▶ **Problem requirements**
For each record below, retype the text exactly and omit any image.

▶ **Dataset entries**

□ □ □ □ □

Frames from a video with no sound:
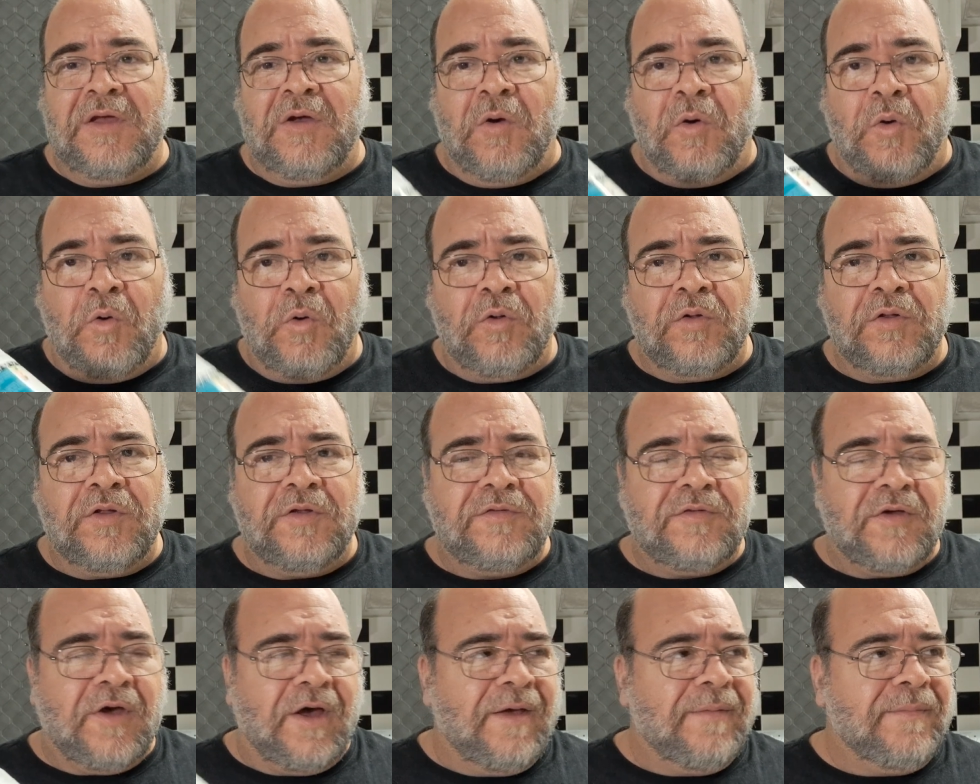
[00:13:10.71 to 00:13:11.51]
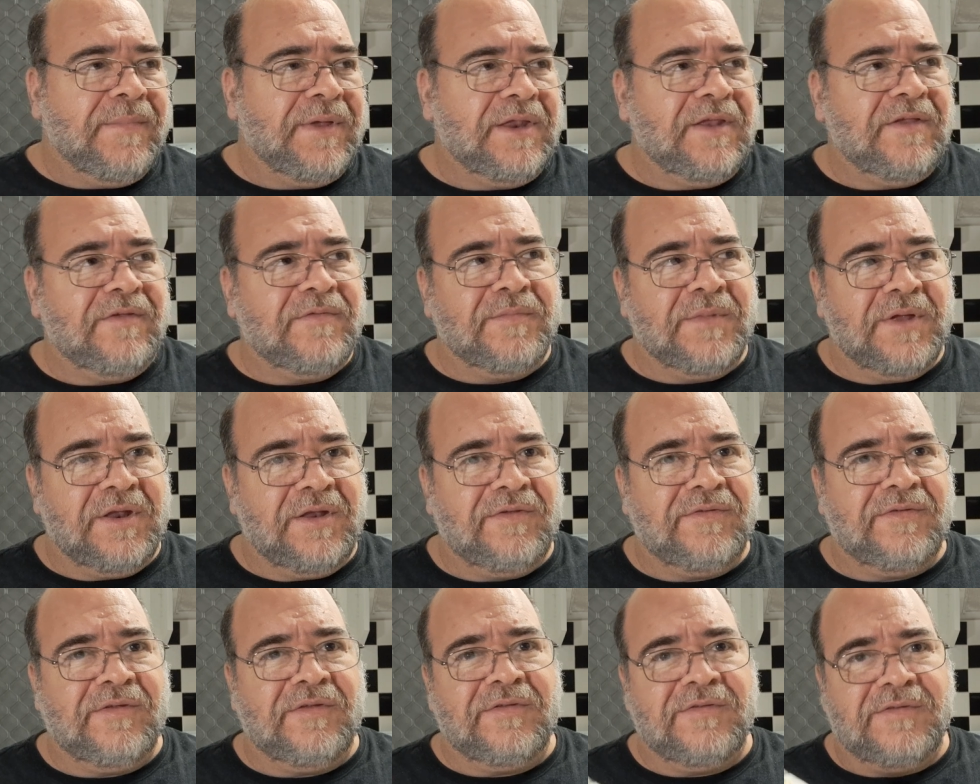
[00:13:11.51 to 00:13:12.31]
All the diabetes
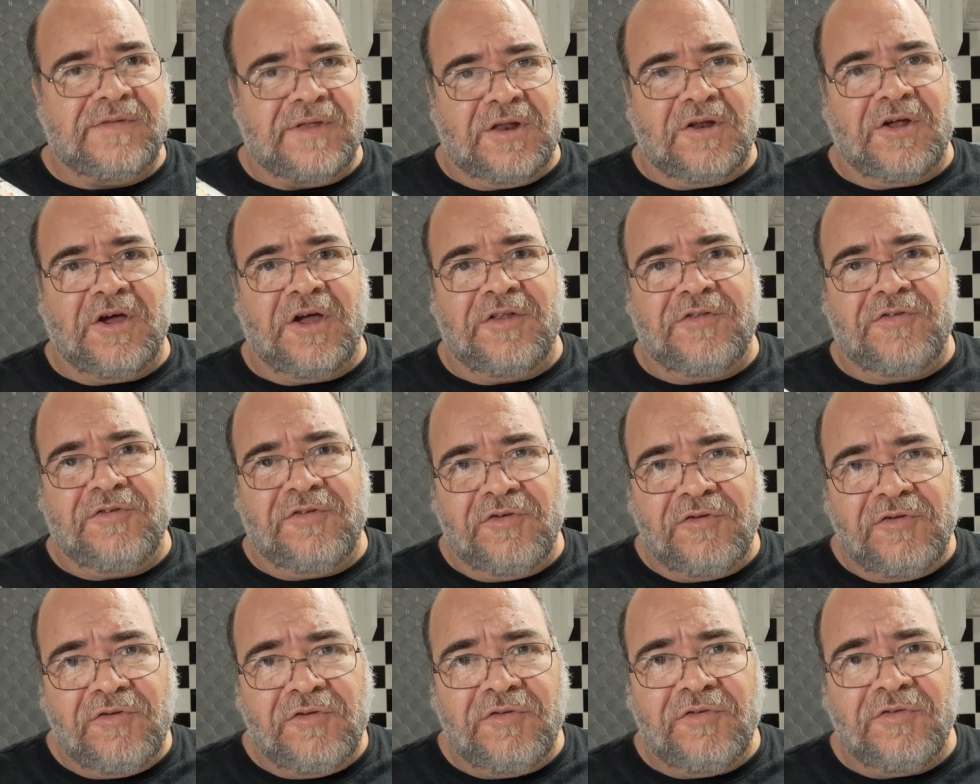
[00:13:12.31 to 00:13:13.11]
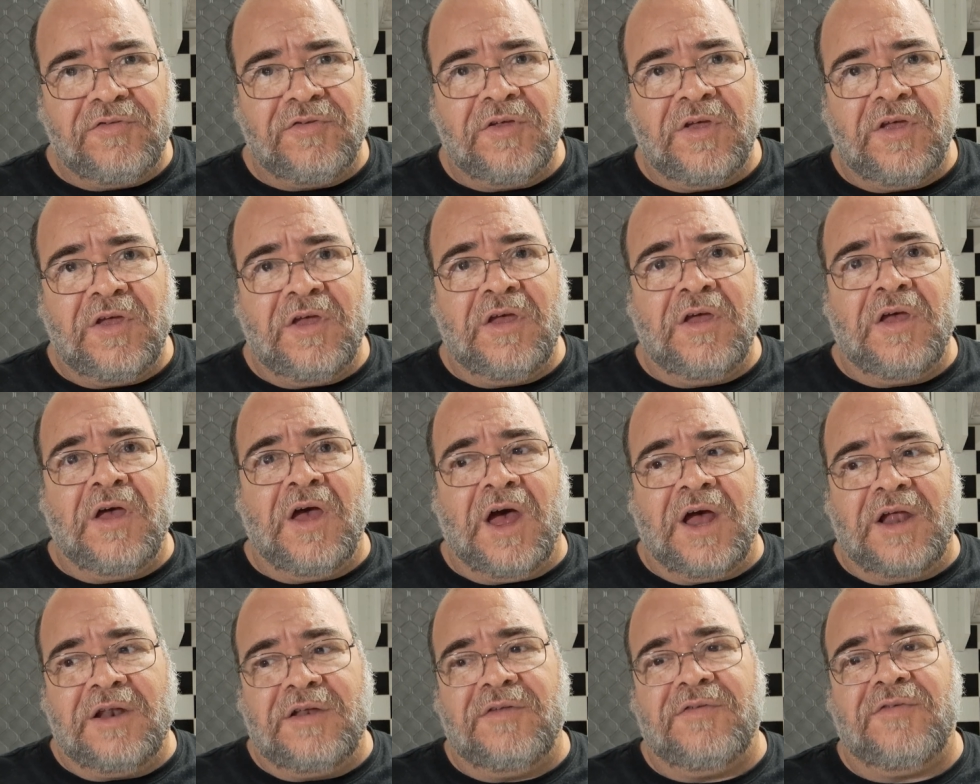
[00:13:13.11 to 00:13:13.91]
medicines that I choose
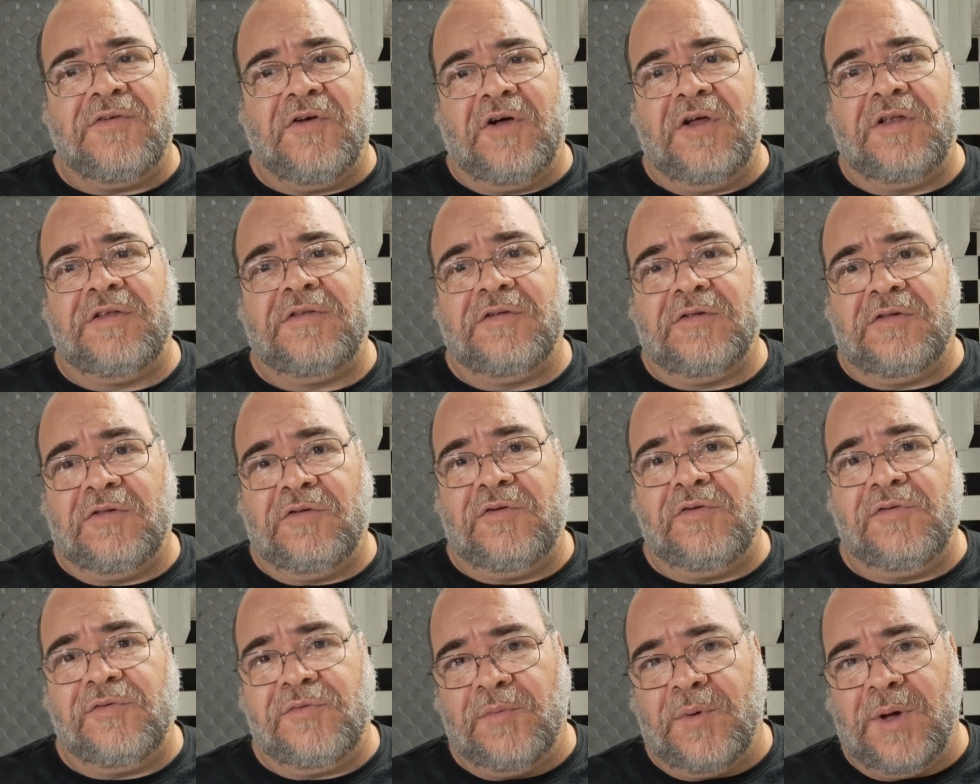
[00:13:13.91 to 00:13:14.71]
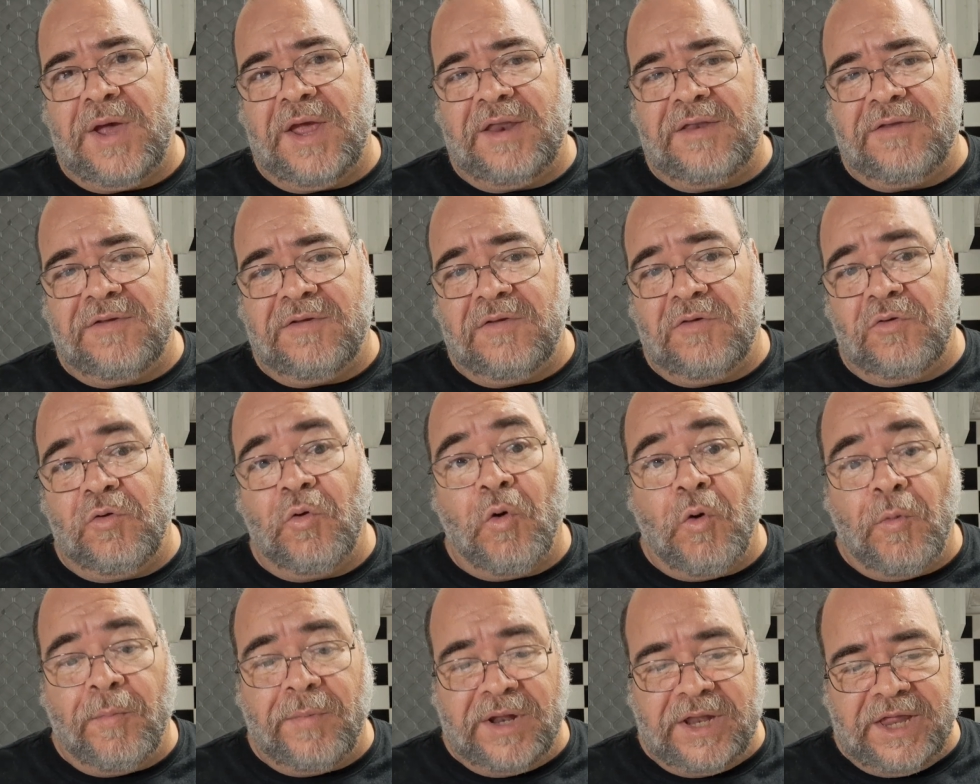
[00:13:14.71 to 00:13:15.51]
are designed to lose weight,
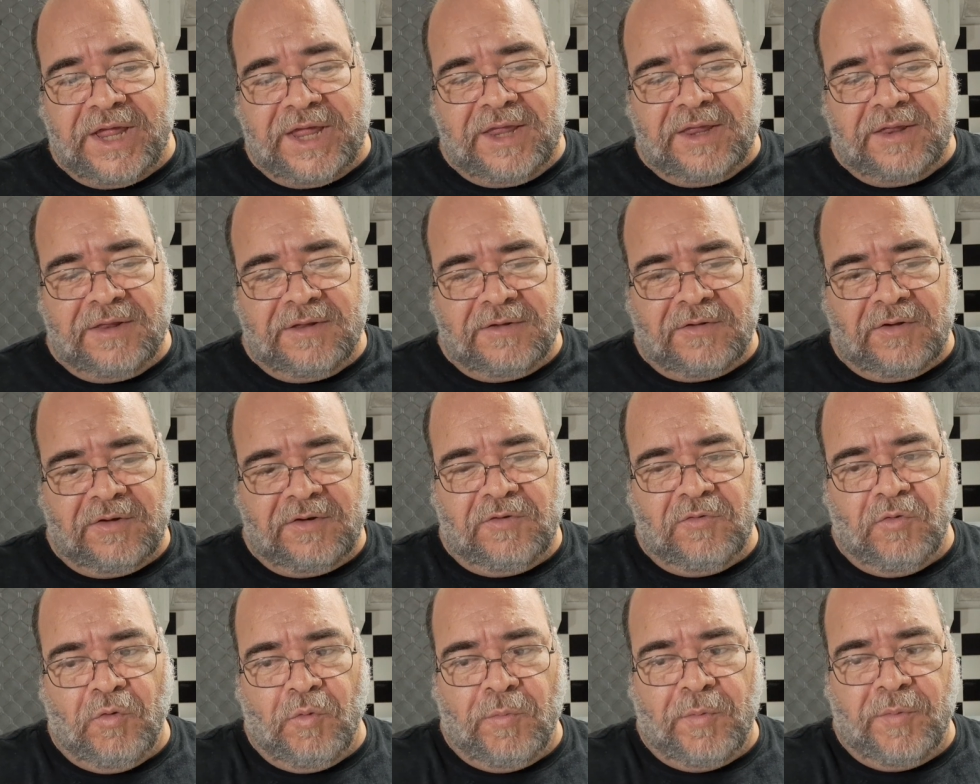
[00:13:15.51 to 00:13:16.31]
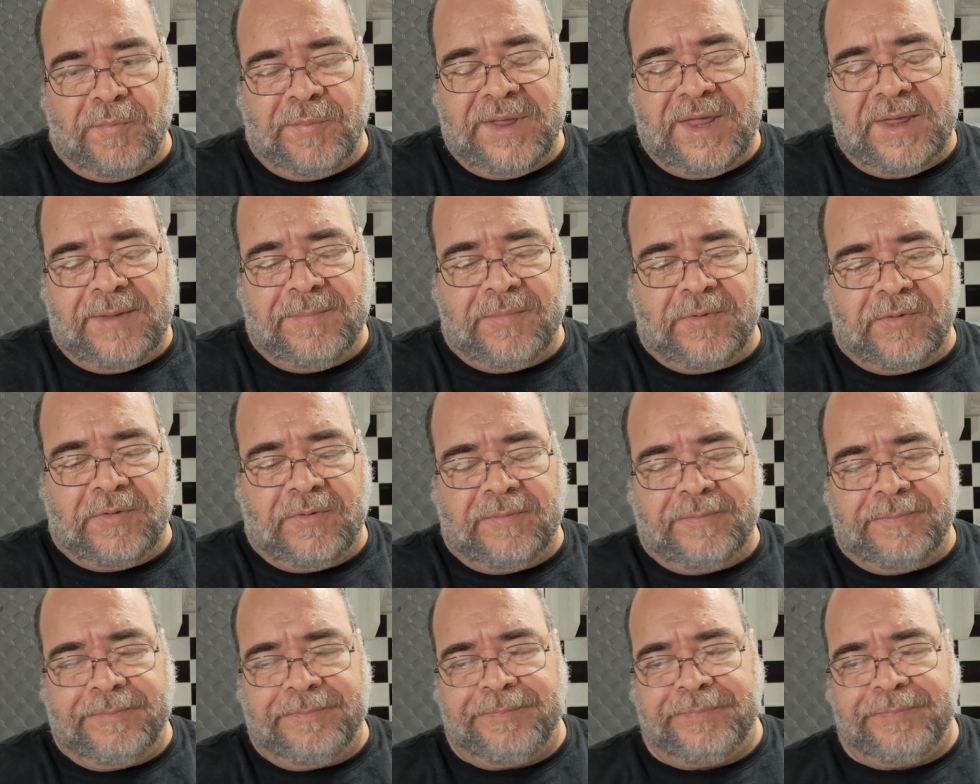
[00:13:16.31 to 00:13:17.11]
normally, on normal people.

□ □ □ □ □

▶ **Result for this task**
Frames from a video with no sound:
[00:13:10.71 to 00:13:11.51]
[00:13:11.51 to 00:13:12.31]
All the diabetes
[00:13:12.31 to 00:13:13.11]
[00:13:13.11 to 00:13:13.91]
medicines that I choose
[00:13:13.91 to 00:13:14.71]
[00:13:14.71 to 00:13:15.51]
are designed to lose weight,
[00:13:15.51 to 00:13:16.31]
[00:13:16.31 to 00:13:17.11]
normally, on normal people.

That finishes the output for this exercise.